Mulcahy last year ramped up his effort pressuring SkiCo to increase the starting wage of $69 a day for beginning instructors, since the company charges $625 for a full private lesson, even if taught by a rookie.

In recent weeks, his campaign has become a bitter and public dispute between him and his bosses, as well as the community at large, through the opinion pages of local newspapers.

Mulcahy this past fall filed two charges with the National Labor Relations Board (NLRB) in Denver, claiming the company violated federal labor law.

One charge claims that SkiCo “unlawfully” restructured its ski school in 1993. In the second charge, Mulcahy says he was taken off the “Diamond Pro” team “in retaliation” for his discussions about unionizing.

The complaints are currently under investigation by the NLRB.

SkiCo maintains it has acted within the law.

Mulcahy, who has hired an attorney, said his performance and past behavior as an employee is not the issue, and that he is being unfairly targeted for speaking out. He added that for many years, he was the top revenue producing instructor at SkiCo.

“I don’t have anything to lose,” he said. “Everything I did, I stand behind it.”


Here are just two of the many letters-to-the-editor supporting Mr. Mulcahy:

(This letter was originally addressed to Auden Schendler, vice president of sustainability for Aspen Skiing Co.)
Editor:

I was gonna wait until we could have lunch to visit but...

I will choose my words carefully because of our long friendship and our positions in the Valley community.

Lee  Mulcahy has been my ski instructor for about 10 years. We would go out three or four times a year except this year because of my back surgery. He is singularly responsible for giving me the confidence to go into the double black areas and back country that before I found totally intimidating. I would never have attempted this without his expertise and the confidence, which he instilled in me. I would bet that I was not the only one he affected this way.

He was in no way anything other than a totally professional instructor. I never heard him say anything derogatory about SkiCo. He always checked on anyone who had fallen, knew everyone on the mountain and was extremely polite to any and all we encountered. I think he has a doctorate in philosophy from the University of Texas and we talked a good bit about the struggle his Dad had with cancer and our respective families, especially my wife and daughter. I find it very disappointing that SkiCo could find no other way to resolve this situation but by his termination. In my estimation this does not speak well of SkiCo — which leads me to the second bone I have to pick with SkiCo.

That would be the insistence of having outside live music events at Elk Camp until midnight or after in the summer? This was despite a request from Department of Wildlife (DOW) to limit them to 10 p.m.

After I read about this in the paper I spoke with several DOW people and others about the health of the elk herd nearby the cow/calf ratios, the other wildlife etc. You and I even exchanged e-mails about this. I was especially disturbed when one person who I have a great deal of respect for, told me “SkiCo doesn’t give a damn about wildlife.” Somehow it seems to me that SkiCo may be getting a little out of touch with the community that it serves, and that also serves it. A strain in the symbiotic relationship if you will. Say it ain’t so Mr. Kaplan. 

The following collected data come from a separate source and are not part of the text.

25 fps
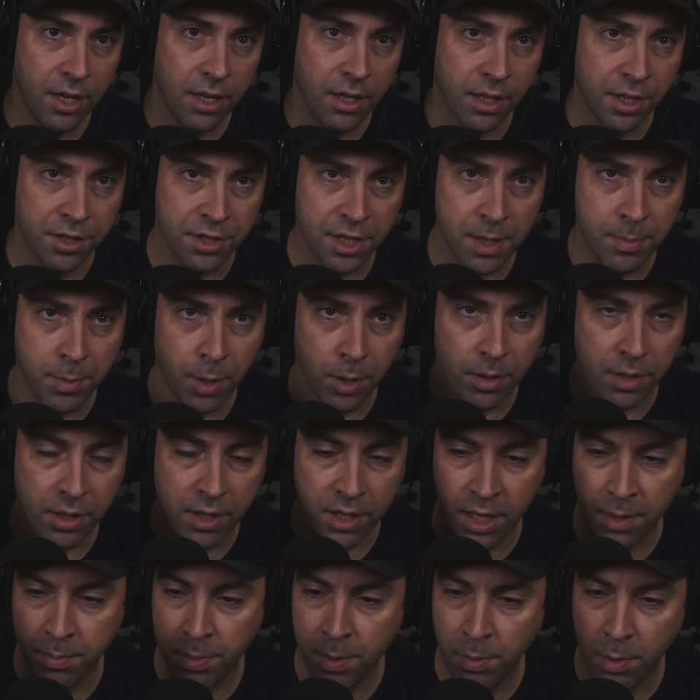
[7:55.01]
Let's
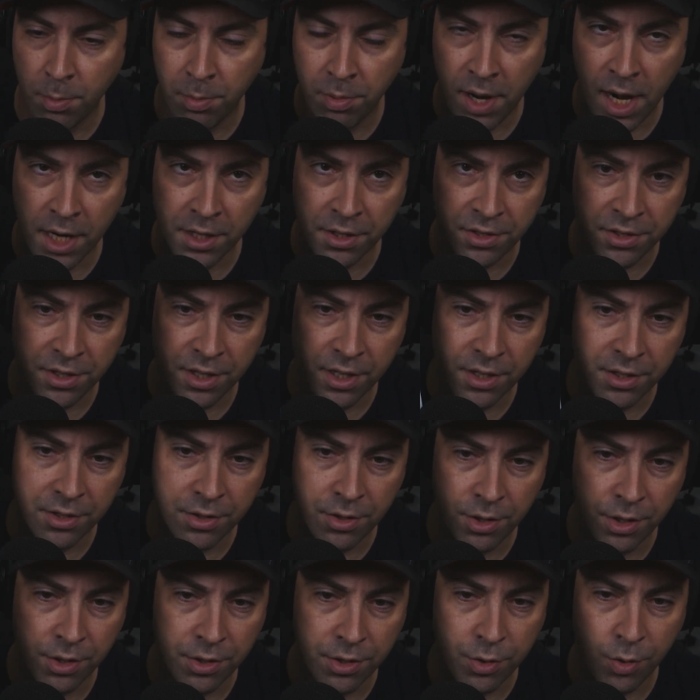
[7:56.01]
get people practicing so
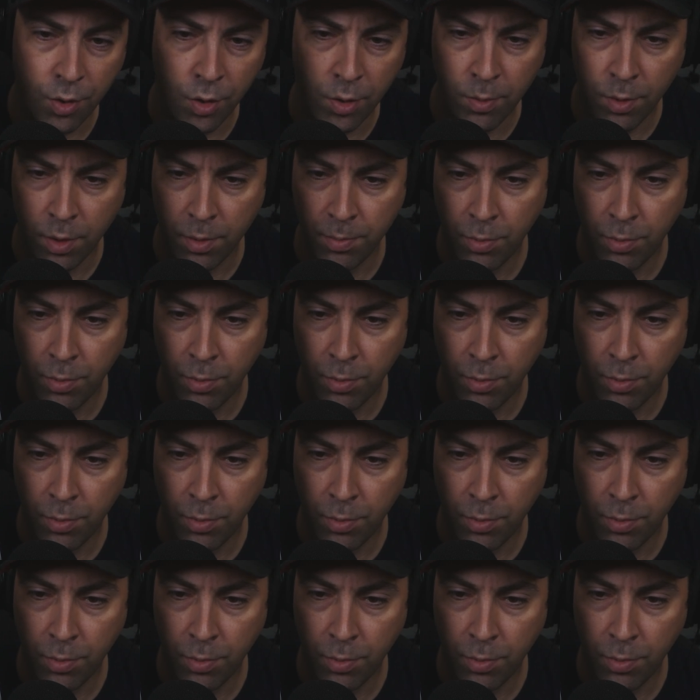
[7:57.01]
you can score more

Auden, please do not feel obligated to respond to my concerns but I would appreciate you forwarding this to the powers that be so they can hear from a down valley local who heretofore mostly skied Snowmass and whose teenage daughter was at the X-Games for three days. I still look forward to that lunch at Woody Creek we have been planning. SkiCo’s turn to buy.

Frosty Merriott
Carbondale 



Editor:

SkiCo’s response to a diamond level instructor trying to help his less experienced co-workers receive a higher percentage of the lesson fee is reprehensible. Paying employees approximately 10 percent of the lesson fee is absurd and I, as a patron of the mountains operated by SkiCo, am outraged. SkiCo receives not only lift ticket revenue but also 90 percent of the lesson fee? SkiCo may not like instructors trying to support each other, but isn’t that exactly the type of employee you would want helping you — both on the mountain and off?